North Korean hackers have launched a widespread cyber espionage campaign aimed at stealing sensitive military secrets to support Pyongyang’s banned nuclear weapons program, according to a joint advisory from the United States, Britain, and South Korea released on Thursday.
The hackers, identified as Anadriel or APT45, are believed to be affiliated with North Korea’s Reconnaissance General Bureau, an intelligence agency that has been under U.S. sanctions since 2015. This cyber unit has successfully breached various defense and engineering firms worldwide, including manufacturers of tanks, submarines, naval vessels, fighter jets, and missile systems.
In the U.S., targets included NASA, Randolph Air Force Base in Texas, and Robins Air Force Base in Georgia. Notably, in February 2022, the hackers used malware to access NASA’s computer systems for three months, extracting over 17 gigabytes of unclassified data.
The advisory highlights that the group continues to pose a significant threat to various industry sectors globally, affecting not just the U.S., but also entities in Japan and India. North Korea, formally known as the Democratic People’s Republic of Korea (DPRK), has a history of employing covert hacking teams to acquire sensitive military information.

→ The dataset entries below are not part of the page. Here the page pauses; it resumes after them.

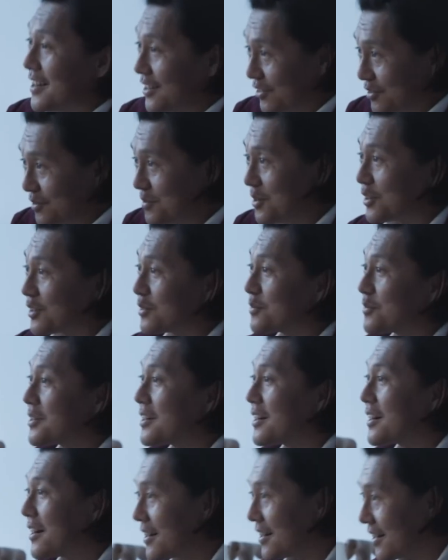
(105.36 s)
Hey, we all
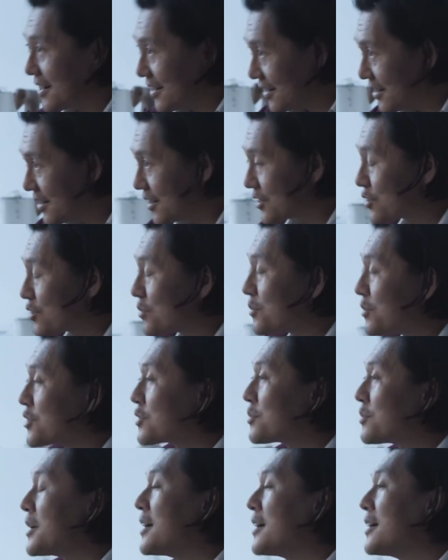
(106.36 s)
need a good reset from
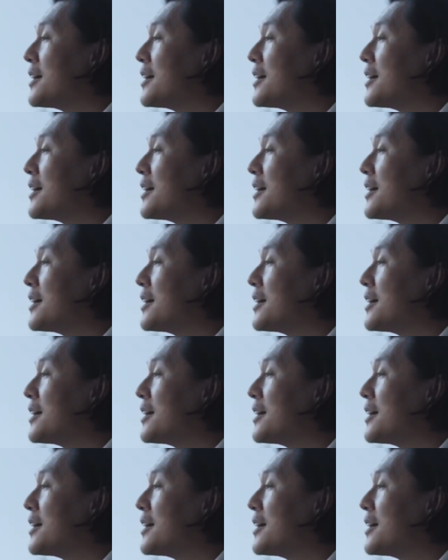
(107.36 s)
time to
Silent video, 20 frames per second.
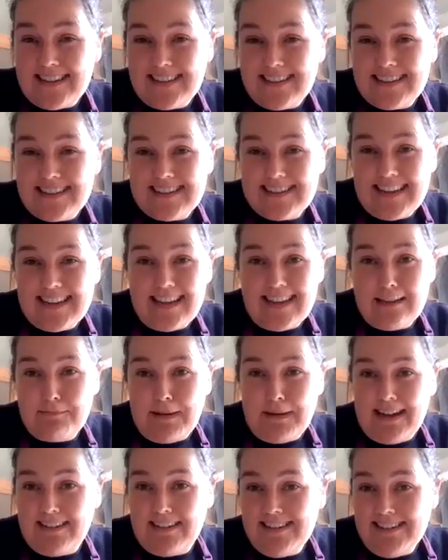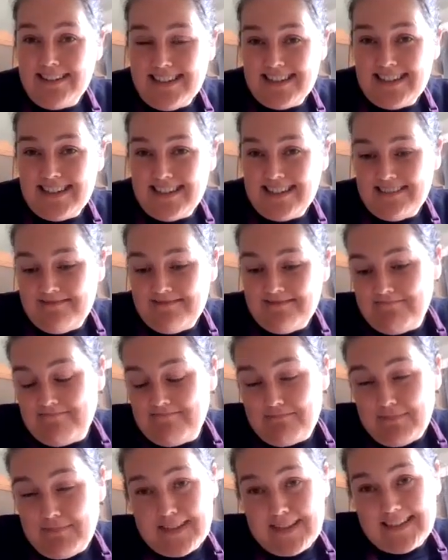of the scale, £1
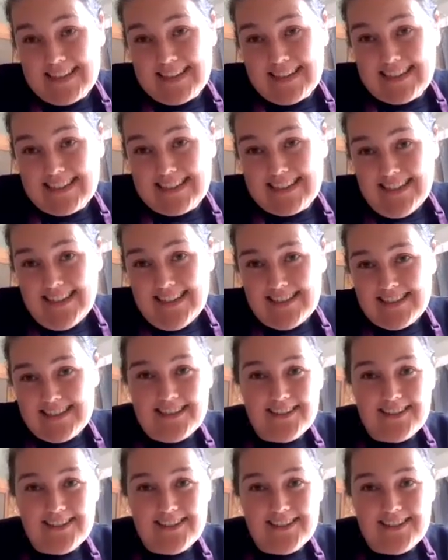a litre.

In addition to their cyber espionage efforts, the hackers have used ransomware to target U.S. hospitals and healthcare companies. U.S. officials have charged Rim Jong Hyok, a suspect in these operations, with conspiracy and money laundering. One notable case involves a ransomware attack on a Kansas-based hospital in May 2021, where the hackers encrypted servers and demanded ransom paid in Bitcoin. This Bitcoin was subsequently transferred to a Chinese bank and withdrawn from an ATM in Dandong, China, near the North Korean border.

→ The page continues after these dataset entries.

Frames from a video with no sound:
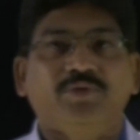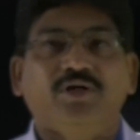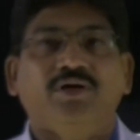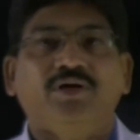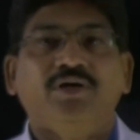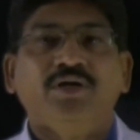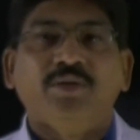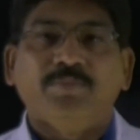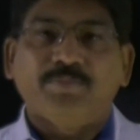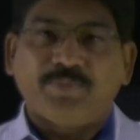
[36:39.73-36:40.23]
the
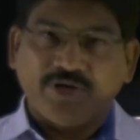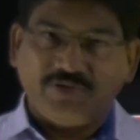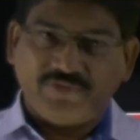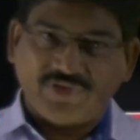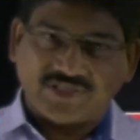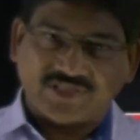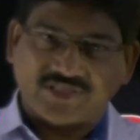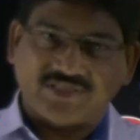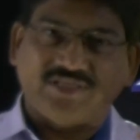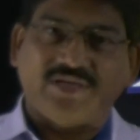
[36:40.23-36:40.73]

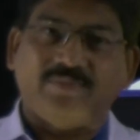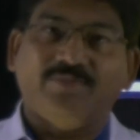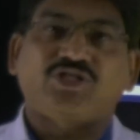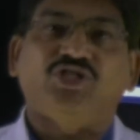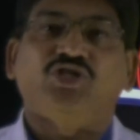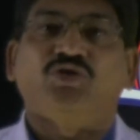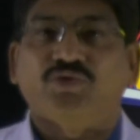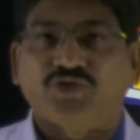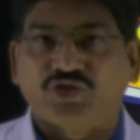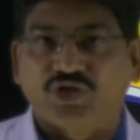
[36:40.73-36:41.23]
previous
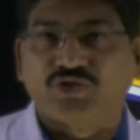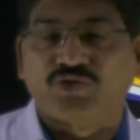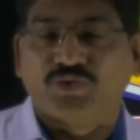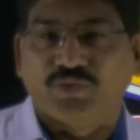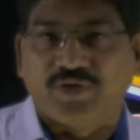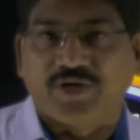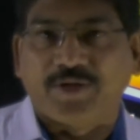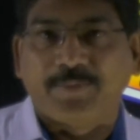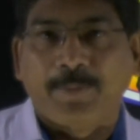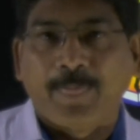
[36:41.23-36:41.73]
examination questions
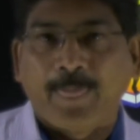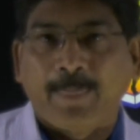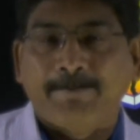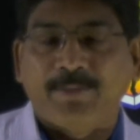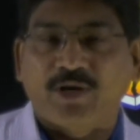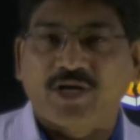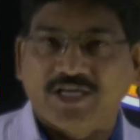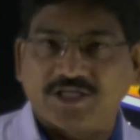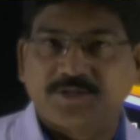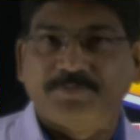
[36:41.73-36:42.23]
only.
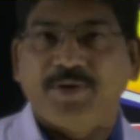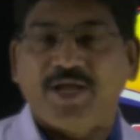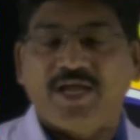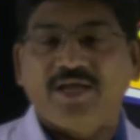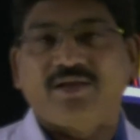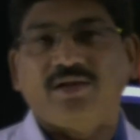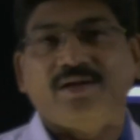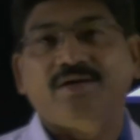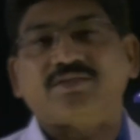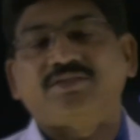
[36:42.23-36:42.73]
Okay,
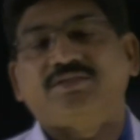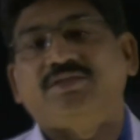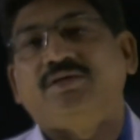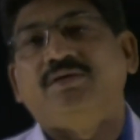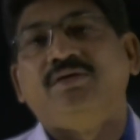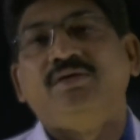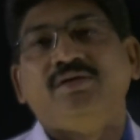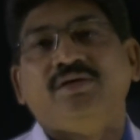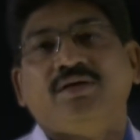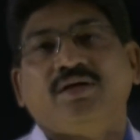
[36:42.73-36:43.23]
SBI clerks
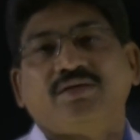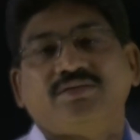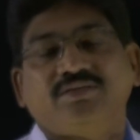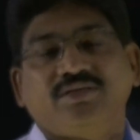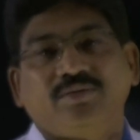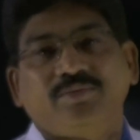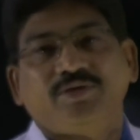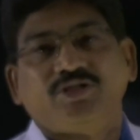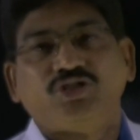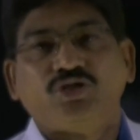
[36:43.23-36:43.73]

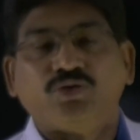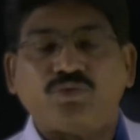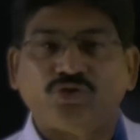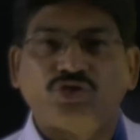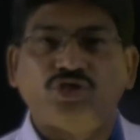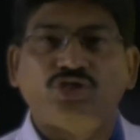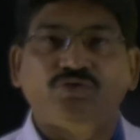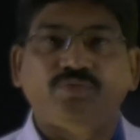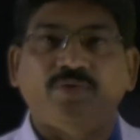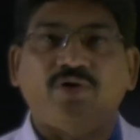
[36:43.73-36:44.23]
examination
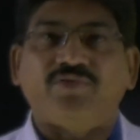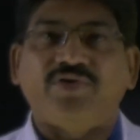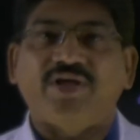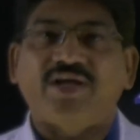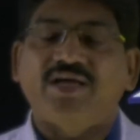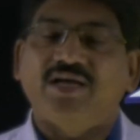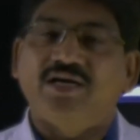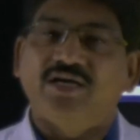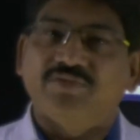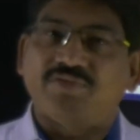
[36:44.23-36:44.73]
questions we have
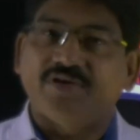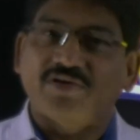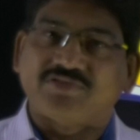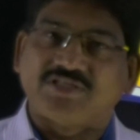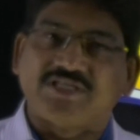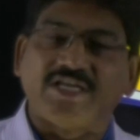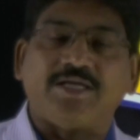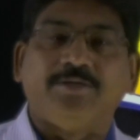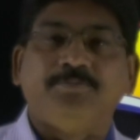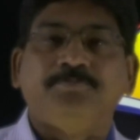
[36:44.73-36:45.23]
taken and we have
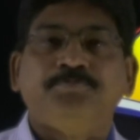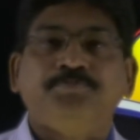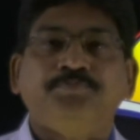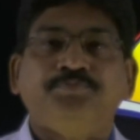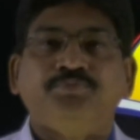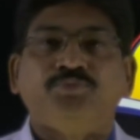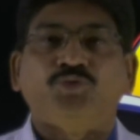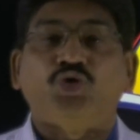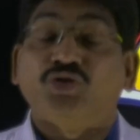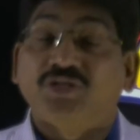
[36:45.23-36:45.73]
seen.
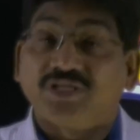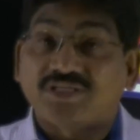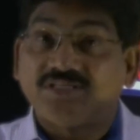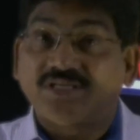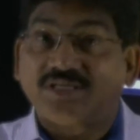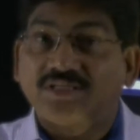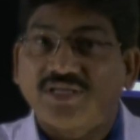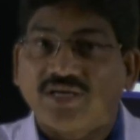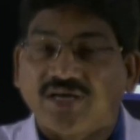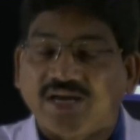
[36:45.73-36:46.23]
So these
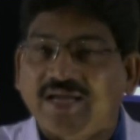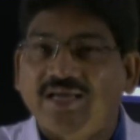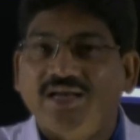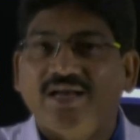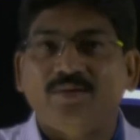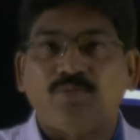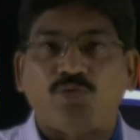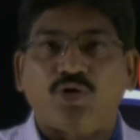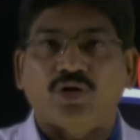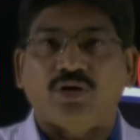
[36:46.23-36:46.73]
are the
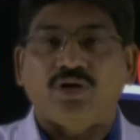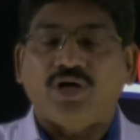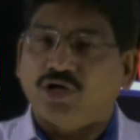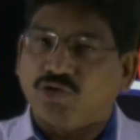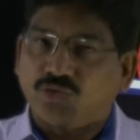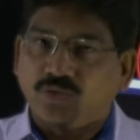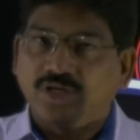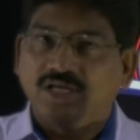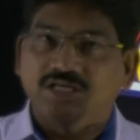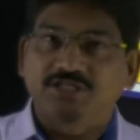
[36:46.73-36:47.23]
regular model, not
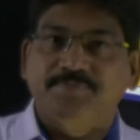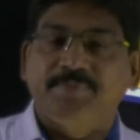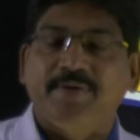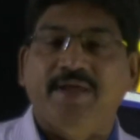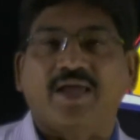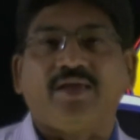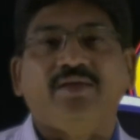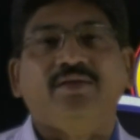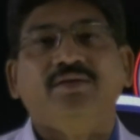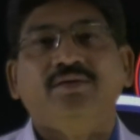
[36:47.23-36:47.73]
only
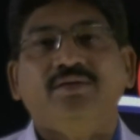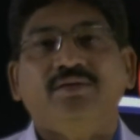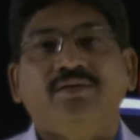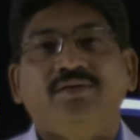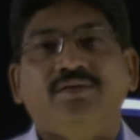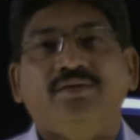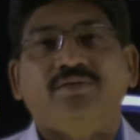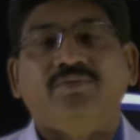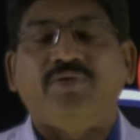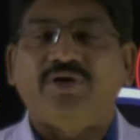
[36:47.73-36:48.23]
SBI,
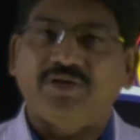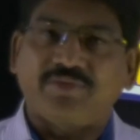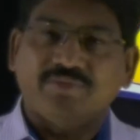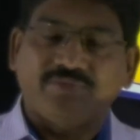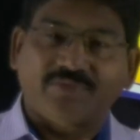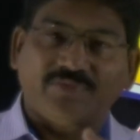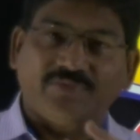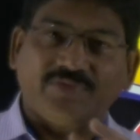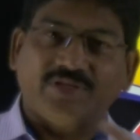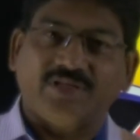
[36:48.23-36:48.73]

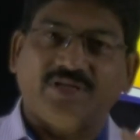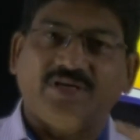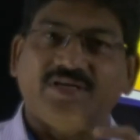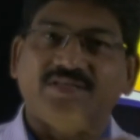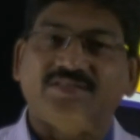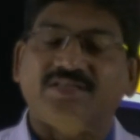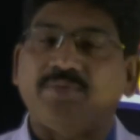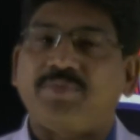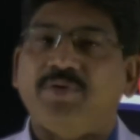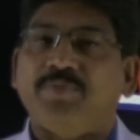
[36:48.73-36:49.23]
whatever, whether it
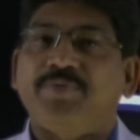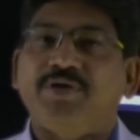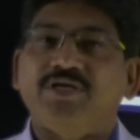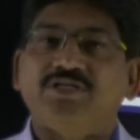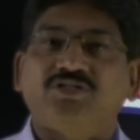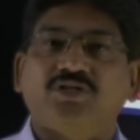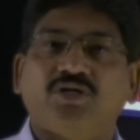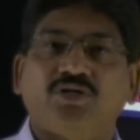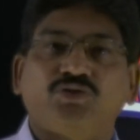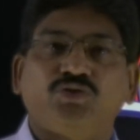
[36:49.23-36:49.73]
is
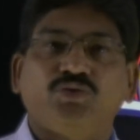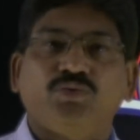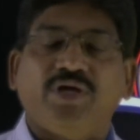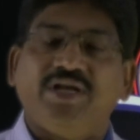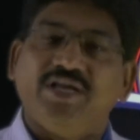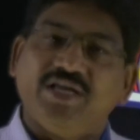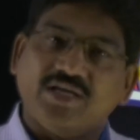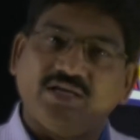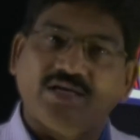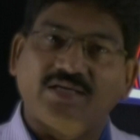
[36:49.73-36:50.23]
IBPS also,
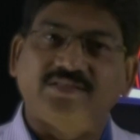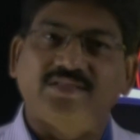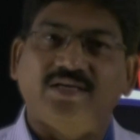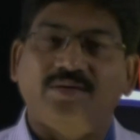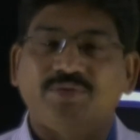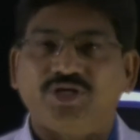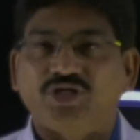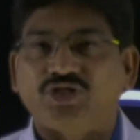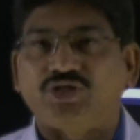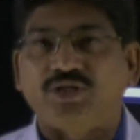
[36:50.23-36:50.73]
any
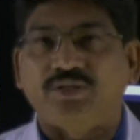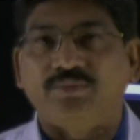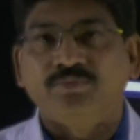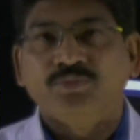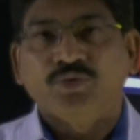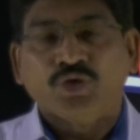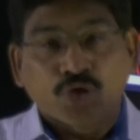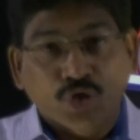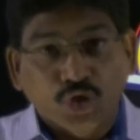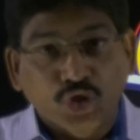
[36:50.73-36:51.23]
examination,
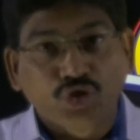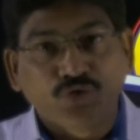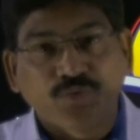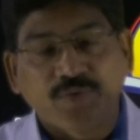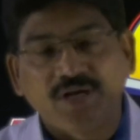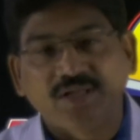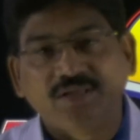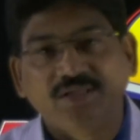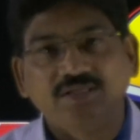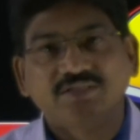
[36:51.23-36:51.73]

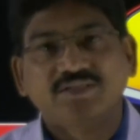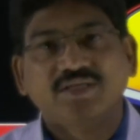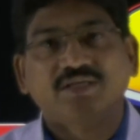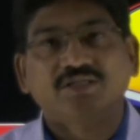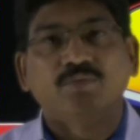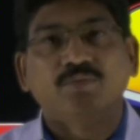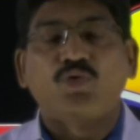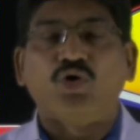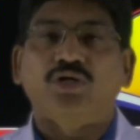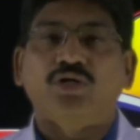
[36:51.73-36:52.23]
usually these are
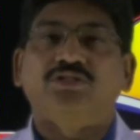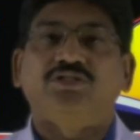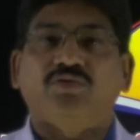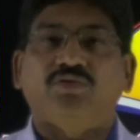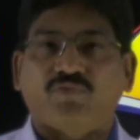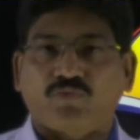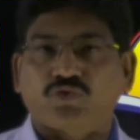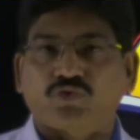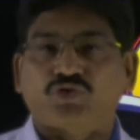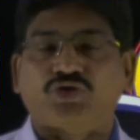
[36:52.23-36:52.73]
the models of
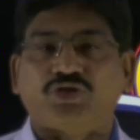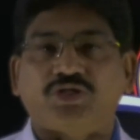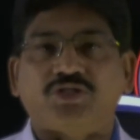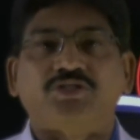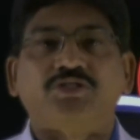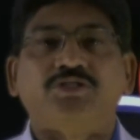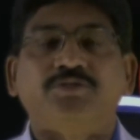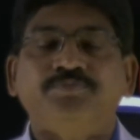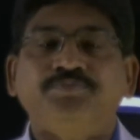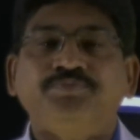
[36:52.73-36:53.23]

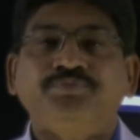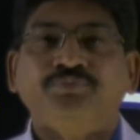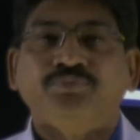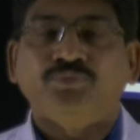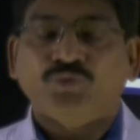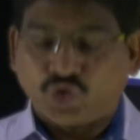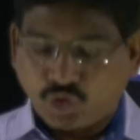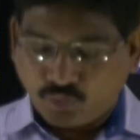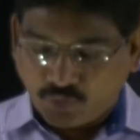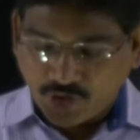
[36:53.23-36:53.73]
questions.
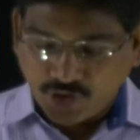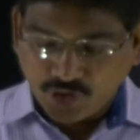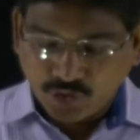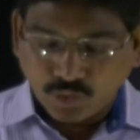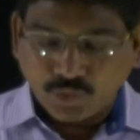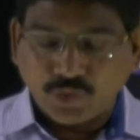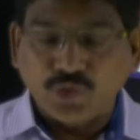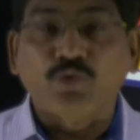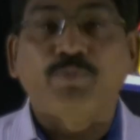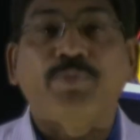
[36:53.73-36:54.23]
So what do?
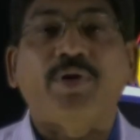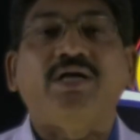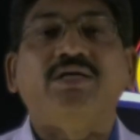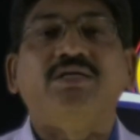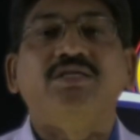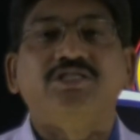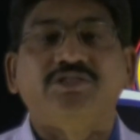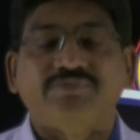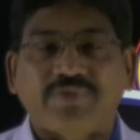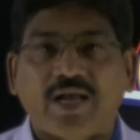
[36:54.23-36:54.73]
You
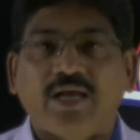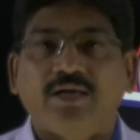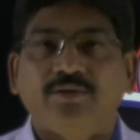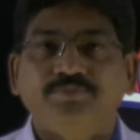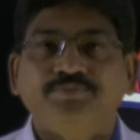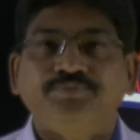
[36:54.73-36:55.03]
practice well.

The FBI is offering a reward of up to $10 million for information leading to Rim Jong Hyok’s arrest, though he is believed to be in North Korea. Additionally, the FBI has seized some of the hackers’ online assets, including $600,000 in virtual currency, which will be returned to the victims of the ransomware attacks.
Paul Chichester from Britain’s National Cyber Security Centre emphasized that this global cyber espionage operation demonstrates the extreme measures North Korean state-sponsored actors are willing to take to advance their military and nuclear programs.
This recent advisory underscores the growing concerns about North Korea’s cyber capabilities and the potential implications for international security.